Wednesday, July 20, 2011

Escape from Shanghai

With Max in Charlottesville and Jacob headed to Harbin, I decided to move on-- to Souzhou for 2 days and thence to Beijing. But near the train station was one of those Chinese things-- a huge market building, the first floor many separate sellers of cameras, the second, phones, and the third, hundreds of glasses makers. I had brought a prescription with me and had a pair made on the spot, for 150 Yuan, then caught the train to Souzhou.
The Shanghai Rail Station is a piece of socialist architecture if I ever saw one-- a massive block paved with glass and metal, but not contemporary; more like 60's modern. But for all that, just like other Chinese transportation hubs, very transparent and easy to negotiate, not the confusing free-for-all mob scene I had feared. Excellent signage!   had to produce my ticket, which Jacob had bought earlier, in order to get into the station.
Subways here are also way better than any other metro I have tried-- I haven't gotten confused once.
It is amazing how well and smoothly everything works here, considering how many people there are everywhere. There is general goodwill, a sense of human community. It seems like petty crime is not an issue, though bureaucratic crime is. The feel is so different from Sardinia. Can it really be true that this is the case, or do I just not see it? There does not seem to be the racial/class/other paranoia that saturates the US and Europe. Everyone just seems to do what they are supposed to.Of course, in Shanghai, it is fairly racially homogeneous.

At Hangzhou
Jacob and I had another conversation about our various plans. He wants really to continue with the NYU program towards a PhD; barring that, Geneva, which would pay him 40K Euro plus tuition . . . He is pessimistic about the future of the US and sees class war and guns in the streets within ten years. Oddly, he is not considering the influence of economics on all of this, or how US, Chinese, and world economics are intimately intertwined. For him, though, it means the degradation of the University of California, Berkeley and or University o California at Irvine. He said what I have told myself on pink days, that I should decide what I want to do and, rather than diversions like drawing, travel, etc, find work I really want to do, within the limits I am working with. I have been lazy about this or subject to inertia and I have been piddling the years away. I wonder how all this will feel after a couple of weeks' percolation in Beijing and back home. I am not seeing a huge menu of choices within the limits I have in terms of location, cash, skill, time in hand, and the employment market. I could consider that I am lucky to have a secure, well-paying job that allows me trips to China.

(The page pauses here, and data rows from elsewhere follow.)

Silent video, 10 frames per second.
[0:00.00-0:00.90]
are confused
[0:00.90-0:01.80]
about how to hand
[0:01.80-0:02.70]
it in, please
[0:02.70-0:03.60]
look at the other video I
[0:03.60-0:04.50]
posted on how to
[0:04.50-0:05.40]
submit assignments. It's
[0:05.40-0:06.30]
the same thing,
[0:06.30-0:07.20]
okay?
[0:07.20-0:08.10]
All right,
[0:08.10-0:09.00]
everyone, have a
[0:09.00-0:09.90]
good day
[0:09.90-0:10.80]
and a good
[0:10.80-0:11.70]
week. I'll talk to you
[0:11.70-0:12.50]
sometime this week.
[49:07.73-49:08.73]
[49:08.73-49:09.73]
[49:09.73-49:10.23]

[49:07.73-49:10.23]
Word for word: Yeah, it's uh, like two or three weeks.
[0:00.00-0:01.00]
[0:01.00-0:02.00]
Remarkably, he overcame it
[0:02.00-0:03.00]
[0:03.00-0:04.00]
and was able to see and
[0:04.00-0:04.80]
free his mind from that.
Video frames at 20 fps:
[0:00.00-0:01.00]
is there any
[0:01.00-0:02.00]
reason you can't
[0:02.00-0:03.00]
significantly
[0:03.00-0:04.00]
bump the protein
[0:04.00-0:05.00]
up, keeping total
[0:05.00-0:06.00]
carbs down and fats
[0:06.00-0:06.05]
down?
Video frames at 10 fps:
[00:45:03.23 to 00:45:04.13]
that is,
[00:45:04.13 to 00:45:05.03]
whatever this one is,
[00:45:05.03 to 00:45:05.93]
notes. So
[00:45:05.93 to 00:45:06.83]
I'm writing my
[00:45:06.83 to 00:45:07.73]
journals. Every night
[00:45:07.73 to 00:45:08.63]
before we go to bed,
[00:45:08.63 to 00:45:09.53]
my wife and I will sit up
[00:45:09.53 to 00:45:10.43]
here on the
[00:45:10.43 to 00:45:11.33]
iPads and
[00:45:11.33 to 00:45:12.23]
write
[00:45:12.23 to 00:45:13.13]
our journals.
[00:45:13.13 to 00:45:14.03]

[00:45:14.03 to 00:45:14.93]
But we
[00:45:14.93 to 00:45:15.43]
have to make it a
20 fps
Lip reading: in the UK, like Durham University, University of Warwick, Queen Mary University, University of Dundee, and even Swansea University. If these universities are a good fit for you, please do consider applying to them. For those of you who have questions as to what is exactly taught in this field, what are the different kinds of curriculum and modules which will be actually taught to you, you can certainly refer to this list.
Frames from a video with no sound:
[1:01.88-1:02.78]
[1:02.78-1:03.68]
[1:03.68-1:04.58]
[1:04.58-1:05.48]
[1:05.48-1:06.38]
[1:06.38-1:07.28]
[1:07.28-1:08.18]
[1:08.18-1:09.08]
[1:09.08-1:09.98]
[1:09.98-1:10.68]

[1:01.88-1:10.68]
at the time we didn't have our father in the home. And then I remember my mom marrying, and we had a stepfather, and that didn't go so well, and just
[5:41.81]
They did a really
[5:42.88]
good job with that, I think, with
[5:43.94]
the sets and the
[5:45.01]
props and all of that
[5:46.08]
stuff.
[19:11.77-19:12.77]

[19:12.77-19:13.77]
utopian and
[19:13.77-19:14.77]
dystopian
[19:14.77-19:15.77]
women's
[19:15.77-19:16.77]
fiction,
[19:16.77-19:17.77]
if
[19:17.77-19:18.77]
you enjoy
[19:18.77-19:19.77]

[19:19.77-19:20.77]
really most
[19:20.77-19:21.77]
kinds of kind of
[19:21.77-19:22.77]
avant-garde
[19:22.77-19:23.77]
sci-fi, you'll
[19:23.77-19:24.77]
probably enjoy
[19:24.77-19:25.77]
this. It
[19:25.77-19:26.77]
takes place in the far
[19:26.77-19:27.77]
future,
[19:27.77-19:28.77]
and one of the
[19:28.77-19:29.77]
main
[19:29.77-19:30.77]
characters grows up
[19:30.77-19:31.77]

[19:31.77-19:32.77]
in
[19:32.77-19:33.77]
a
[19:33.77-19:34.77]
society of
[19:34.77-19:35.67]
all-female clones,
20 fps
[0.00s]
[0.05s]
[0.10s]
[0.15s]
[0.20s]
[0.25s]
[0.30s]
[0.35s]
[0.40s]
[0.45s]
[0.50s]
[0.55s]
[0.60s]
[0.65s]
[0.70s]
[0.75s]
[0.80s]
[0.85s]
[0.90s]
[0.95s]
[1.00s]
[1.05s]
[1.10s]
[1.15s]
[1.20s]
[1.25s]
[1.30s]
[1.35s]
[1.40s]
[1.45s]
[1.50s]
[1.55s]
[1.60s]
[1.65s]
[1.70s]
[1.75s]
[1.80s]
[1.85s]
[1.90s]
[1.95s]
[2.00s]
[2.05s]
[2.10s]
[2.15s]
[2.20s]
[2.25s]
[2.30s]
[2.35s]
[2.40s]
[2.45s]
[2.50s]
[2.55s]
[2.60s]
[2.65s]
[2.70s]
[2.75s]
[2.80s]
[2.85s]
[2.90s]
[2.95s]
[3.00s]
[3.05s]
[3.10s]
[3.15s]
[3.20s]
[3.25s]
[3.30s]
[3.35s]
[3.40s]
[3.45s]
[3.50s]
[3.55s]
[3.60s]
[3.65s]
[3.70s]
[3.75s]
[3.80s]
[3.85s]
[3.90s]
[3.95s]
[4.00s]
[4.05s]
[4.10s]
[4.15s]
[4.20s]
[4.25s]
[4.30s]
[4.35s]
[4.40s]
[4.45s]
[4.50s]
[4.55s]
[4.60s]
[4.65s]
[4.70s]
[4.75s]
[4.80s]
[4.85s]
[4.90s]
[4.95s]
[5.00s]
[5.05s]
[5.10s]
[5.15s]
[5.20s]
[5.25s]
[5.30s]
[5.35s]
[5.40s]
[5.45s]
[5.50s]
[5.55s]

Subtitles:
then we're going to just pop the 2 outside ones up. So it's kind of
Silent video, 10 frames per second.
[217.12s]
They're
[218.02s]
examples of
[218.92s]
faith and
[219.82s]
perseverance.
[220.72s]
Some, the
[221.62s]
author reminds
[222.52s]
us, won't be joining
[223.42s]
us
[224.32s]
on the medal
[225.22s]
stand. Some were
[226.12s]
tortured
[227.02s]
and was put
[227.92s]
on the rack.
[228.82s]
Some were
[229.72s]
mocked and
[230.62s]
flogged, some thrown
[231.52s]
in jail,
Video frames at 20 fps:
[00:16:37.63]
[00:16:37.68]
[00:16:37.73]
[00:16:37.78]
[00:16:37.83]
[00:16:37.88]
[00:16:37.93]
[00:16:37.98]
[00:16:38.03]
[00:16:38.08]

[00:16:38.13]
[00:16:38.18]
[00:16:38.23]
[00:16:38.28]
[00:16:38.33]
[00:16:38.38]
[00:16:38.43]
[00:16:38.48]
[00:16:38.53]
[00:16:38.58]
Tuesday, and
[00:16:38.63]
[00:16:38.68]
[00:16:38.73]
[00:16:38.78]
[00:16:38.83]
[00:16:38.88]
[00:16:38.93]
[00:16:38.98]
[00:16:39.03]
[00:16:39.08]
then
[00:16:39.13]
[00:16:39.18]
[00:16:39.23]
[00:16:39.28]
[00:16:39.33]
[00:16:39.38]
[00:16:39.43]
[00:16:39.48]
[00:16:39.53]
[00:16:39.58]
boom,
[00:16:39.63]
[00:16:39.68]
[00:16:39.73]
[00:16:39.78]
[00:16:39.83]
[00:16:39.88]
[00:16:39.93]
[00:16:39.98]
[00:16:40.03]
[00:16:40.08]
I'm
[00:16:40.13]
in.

The ride was very like that to Hangzhou, with small fields of rice or small fruit abutting the tracks, and the occasional old man laboring under a brightly colored umbrella. These fast trains don't go clickity clack, they go swoosh and a quiet hmmmmm. Large comfortable seats and a ride so smooth it doesn't seem fast; until you are waiting at the station and you see one go through without stopping. Wow, they are FAST!
Souzhou is promoted as a quaint little town with canals rather than roads, but in fact there are 2.5 million in Souzhou proper, 6 million in the metro area.